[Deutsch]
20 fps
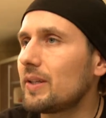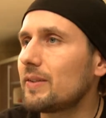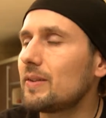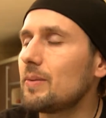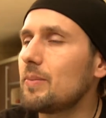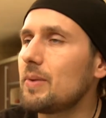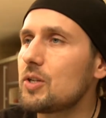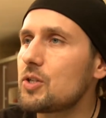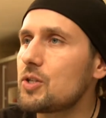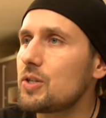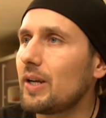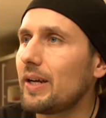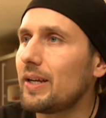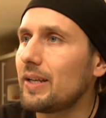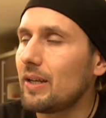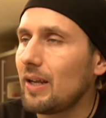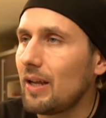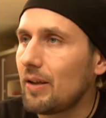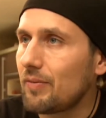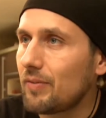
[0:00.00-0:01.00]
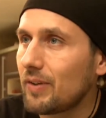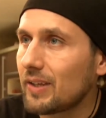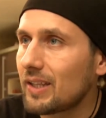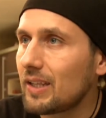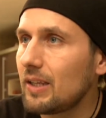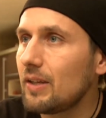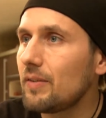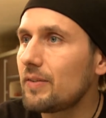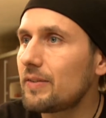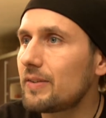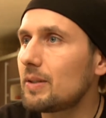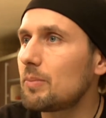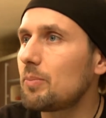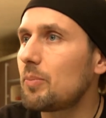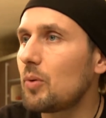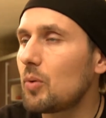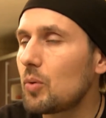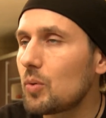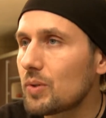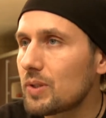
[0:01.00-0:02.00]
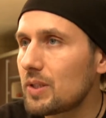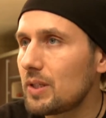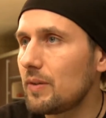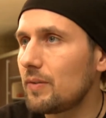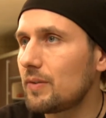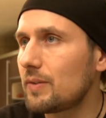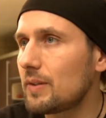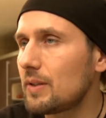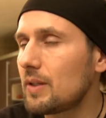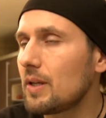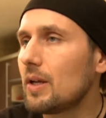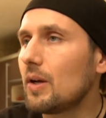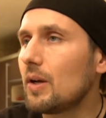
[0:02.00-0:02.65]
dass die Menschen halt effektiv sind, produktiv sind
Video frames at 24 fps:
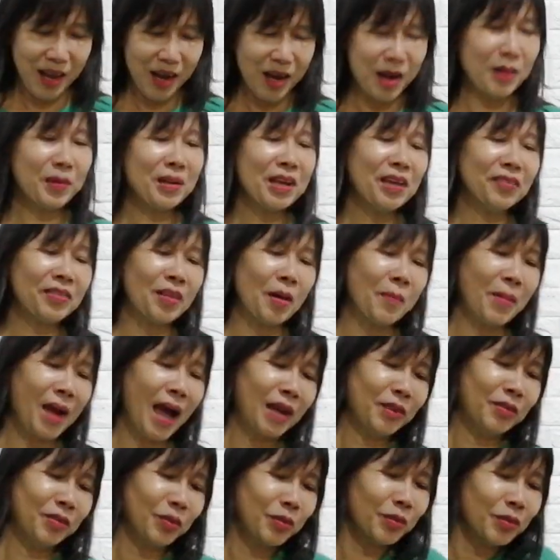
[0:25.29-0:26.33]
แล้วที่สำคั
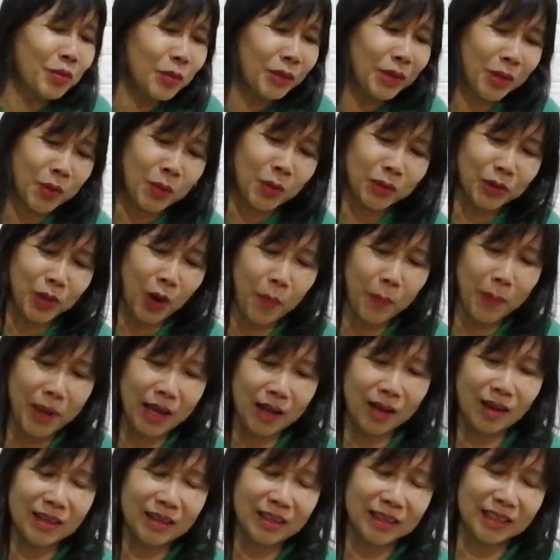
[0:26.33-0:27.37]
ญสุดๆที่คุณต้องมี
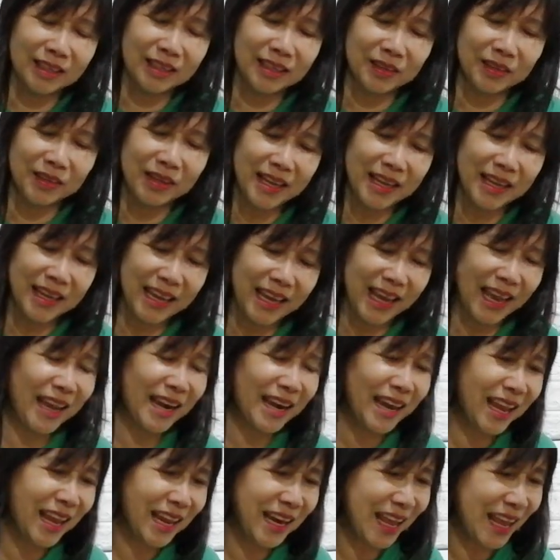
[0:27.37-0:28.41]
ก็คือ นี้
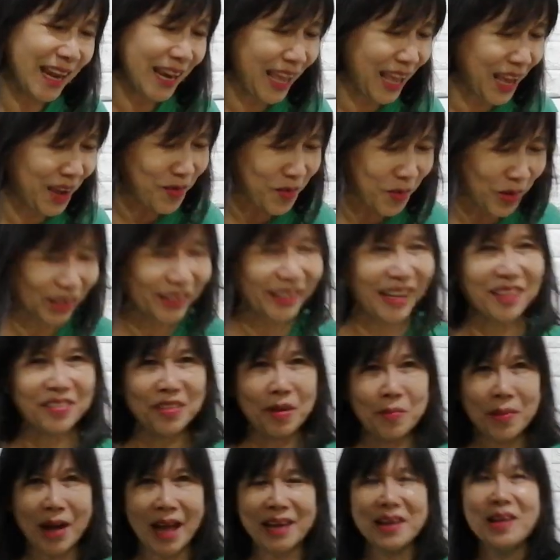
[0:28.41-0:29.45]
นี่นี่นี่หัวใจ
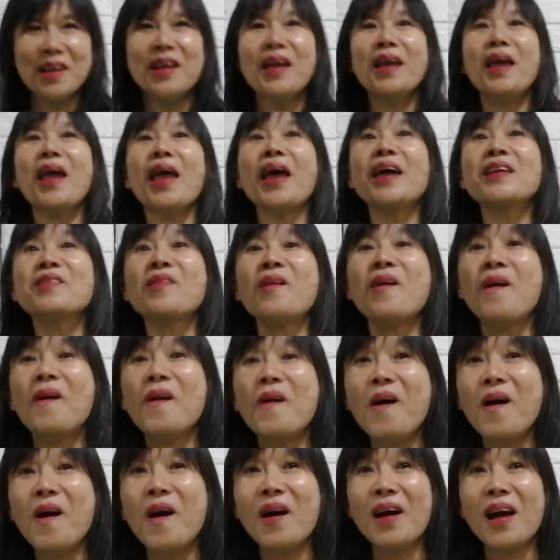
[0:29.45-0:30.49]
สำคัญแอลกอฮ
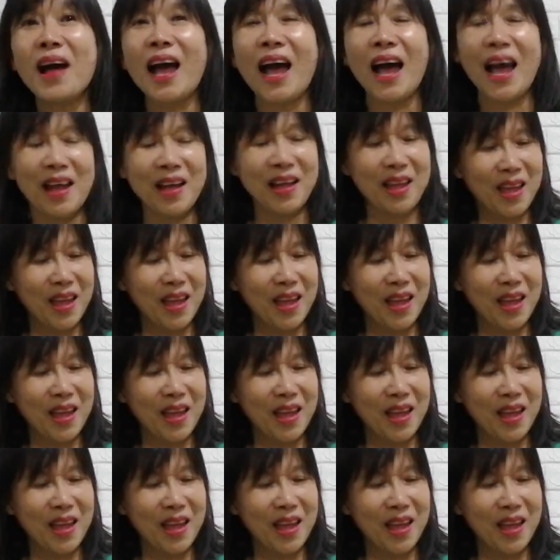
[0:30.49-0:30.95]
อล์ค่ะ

++++++++++

» **Activity**
With pictures omitted, reproduce exactly the lines from the line containing "[0:01.00-0:02.00]" through the end of the data above.

» **Output**
[0:01.00-0:02.00]
[0:02.00-0:02.65]
dass die Menschen halt effektiv sind, produktiv sind
Video frames at 24 fps:
[0:25.29-0:26.33]
แล้วที่สำคั
[0:26.33-0:27.37]
ญสุดๆที่คุณต้องมี
[0:27.37-0:28.41]
ก็คือ นี้
[0:28.41-0:29.45]
นี่นี่นี่หัวใจ
[0:29.45-0:30.49]
สำคัญแอลกอฮ
[0:30.49-0:30.95]
อล์ค่ะ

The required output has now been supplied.